ホワイトボックススイッチとCumulus Linuxを導入したことにより、
いくつかのメリットが出てきました。

  1. サーバとスイッチ間はMultiChassisLAG(MLAG)を組むことで、耐障害性が向上
  2. 機器の保守契約を見直し最小限のものに設定(ランニングコスト削減)
  3. ZTPとansibleによるスイッチプロビジョニングで、セットアップを簡略化
  4. コンフィグをスイッチ外で管理することが可能
  5. 設定変更やバックアップなどでのログインが不要
  6. スイッチのコンフィグを外部で管理しているので、故障時にすばやく機器交換が可能
  7. DebianベースのOSでとっつきやすい(個人的感想)
  8. Cumulus Linuxの管理コマンドは、わかりやすく使い勝手が良い

特にコンフィグを外部管理することで、機器交換やOSバージョンアップなどを
安心して行えるようになった点は大きいと思います。

今後について

ホワイトボックススイッチの可能性

導入から約3年経過した現在、周りの環境も変化しホワイトボックススイッチの機種も増えてきたことから、
実際に使われるケースが多くなってきたように感じています。
また、OSのCumulus Linuxもバージョンが上がるたびに使い勝手が良くなっています。

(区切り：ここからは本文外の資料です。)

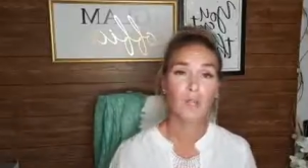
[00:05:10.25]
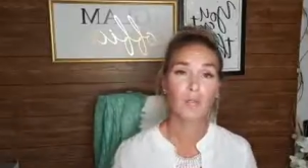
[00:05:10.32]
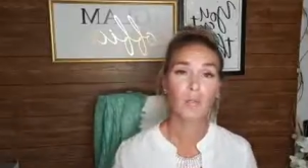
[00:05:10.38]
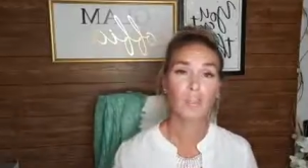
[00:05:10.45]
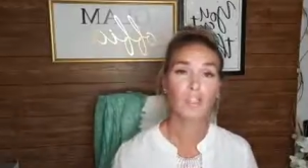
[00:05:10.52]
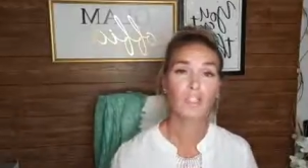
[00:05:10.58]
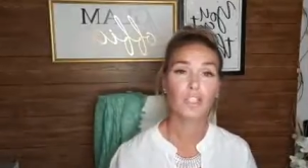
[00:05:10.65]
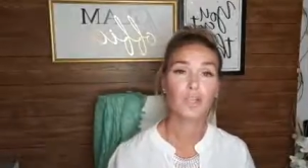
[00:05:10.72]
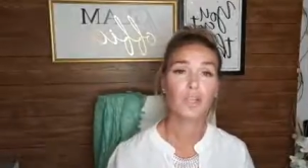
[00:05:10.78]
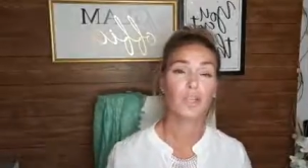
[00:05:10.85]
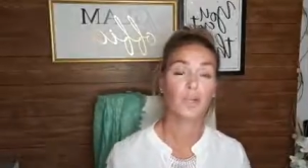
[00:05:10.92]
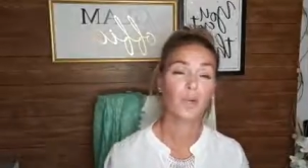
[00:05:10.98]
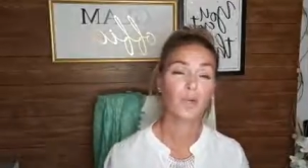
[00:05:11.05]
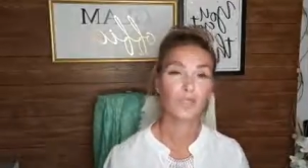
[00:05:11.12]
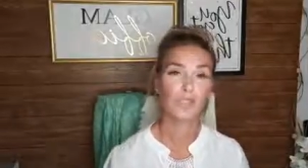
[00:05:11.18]
Please share your
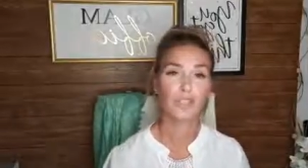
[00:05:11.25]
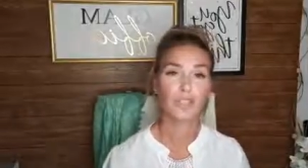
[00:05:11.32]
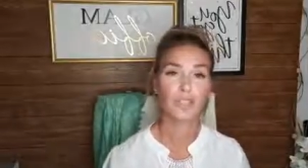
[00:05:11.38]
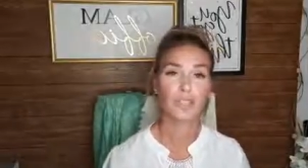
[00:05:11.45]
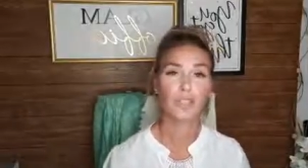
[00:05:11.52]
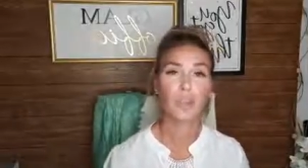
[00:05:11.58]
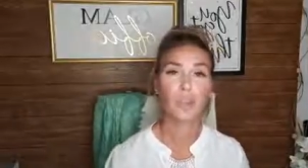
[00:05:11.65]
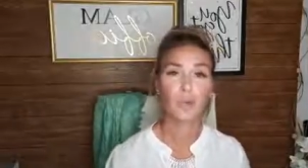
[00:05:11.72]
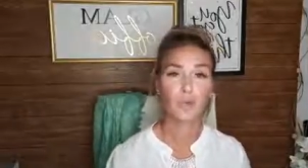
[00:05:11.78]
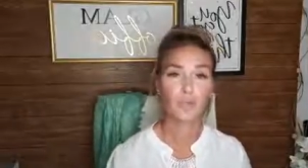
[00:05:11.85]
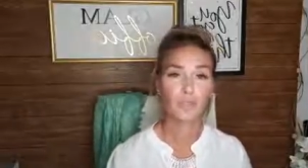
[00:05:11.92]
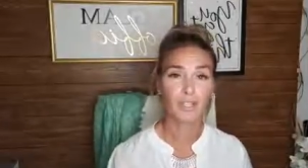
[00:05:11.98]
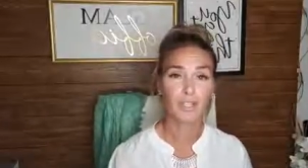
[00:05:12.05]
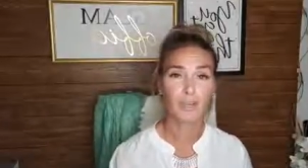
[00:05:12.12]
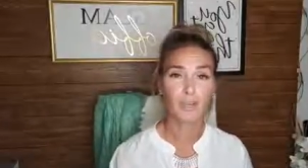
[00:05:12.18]
wins with us if you
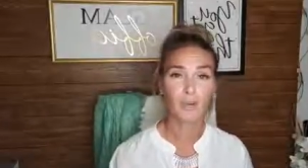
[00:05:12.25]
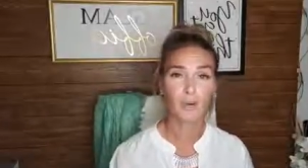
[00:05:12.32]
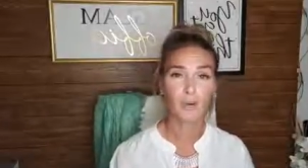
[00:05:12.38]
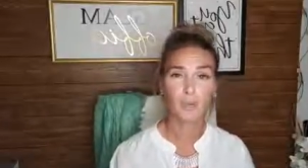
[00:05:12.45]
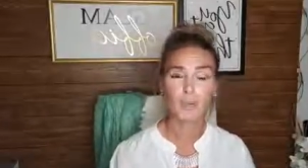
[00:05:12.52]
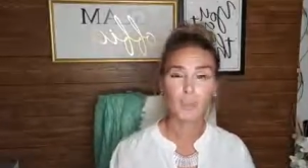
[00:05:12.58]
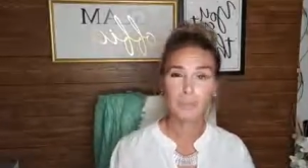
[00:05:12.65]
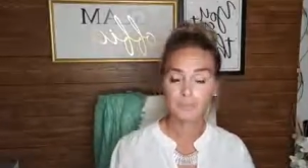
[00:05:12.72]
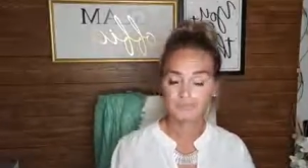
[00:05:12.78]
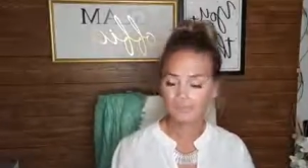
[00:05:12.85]
have done that, okay?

マイクロアドでは、今後もホワイトボックススイッチを使ってネットワークの拡張や
ネットワーク全体をリプレースすることも検討しています。
ホワイトボックススイッチを導入したメリットが見えてきたこともあり、積極的に使っていこうと計画中です。

OSSのネットワークOSの可能性

現在はCumulus Linuxを使って運用しているホワイトボックススイッチですが、
本来は他のOSも使えるという点も重視しています。
その中で今後期待しているものとしては、OSSのOpenSwitchというOSです。
詳細は割愛しますが、今後の開発状況と対応する機種には注目していきたいと思っています。

Routing on the host(スイッチ、サーバ間のL3 Routing)

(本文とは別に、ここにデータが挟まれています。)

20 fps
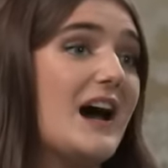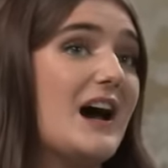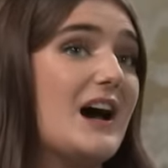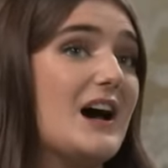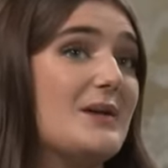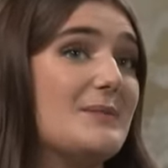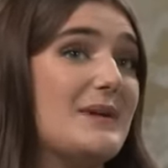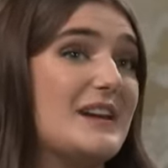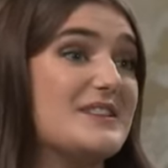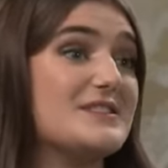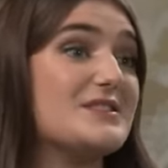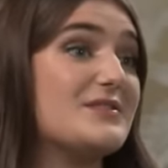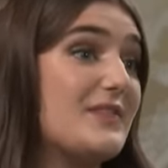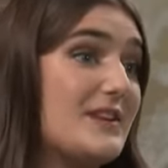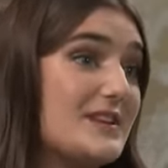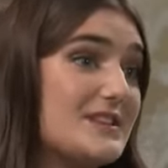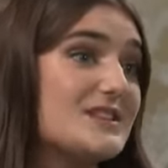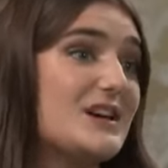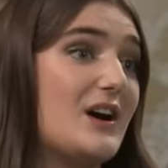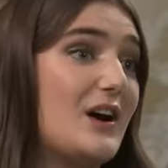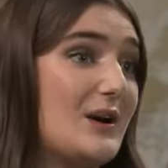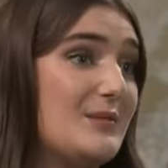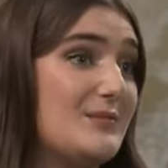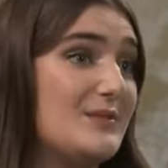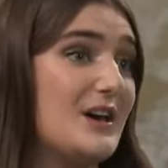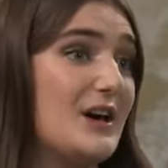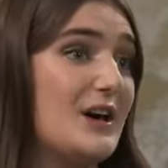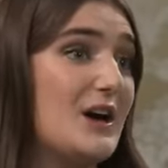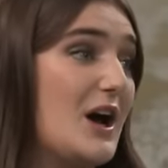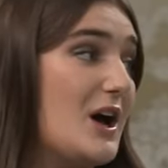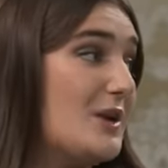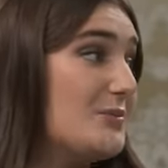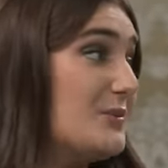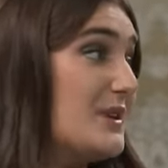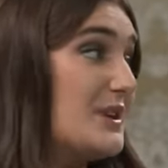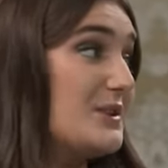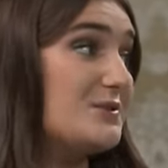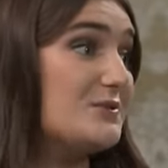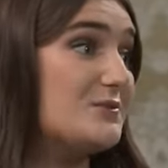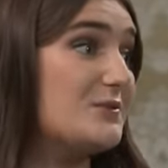And it's the first time that
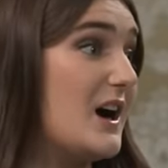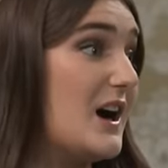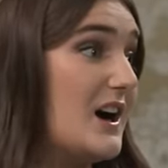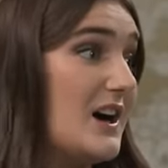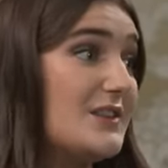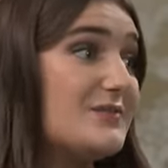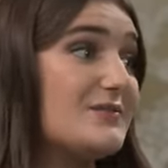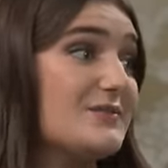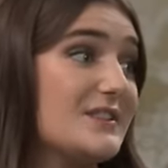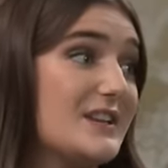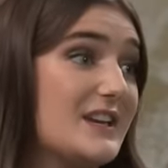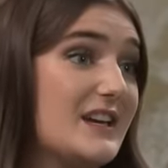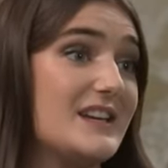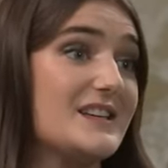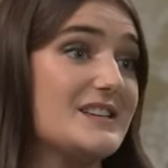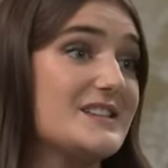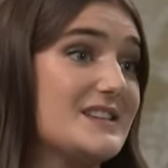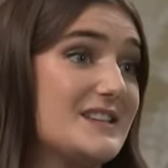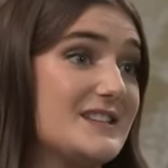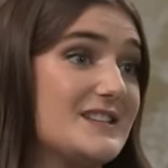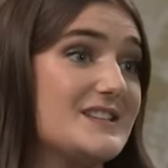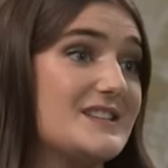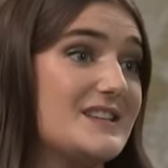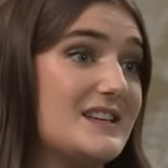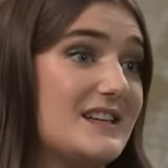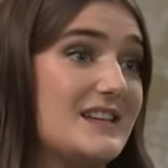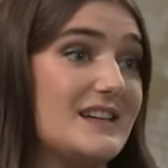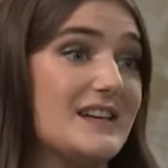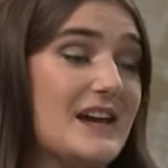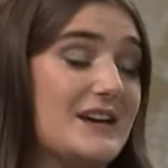we'd all heard from the King since the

また、最近ではスイッチ間のL3 Routingだけではなく、スイッチとサーバ間もBGPで動的ルーティングする構成も増えてきているようです。
こちらも詳細は割愛しますが、マイクロアドではこの技術も取り入れていくことが可能か検証を進めているところです。

最後に

ホワイトボックススイッチとCumulus Linuxについて、ざっくりとした内容になってしまいましたが、 マイクロアドで使っている状況が少しでも伝わればと思います。
今後についても少し触れて書いていますので、実際に新たな取組を始めた際にはまたこちらで紹介していきたいと思います。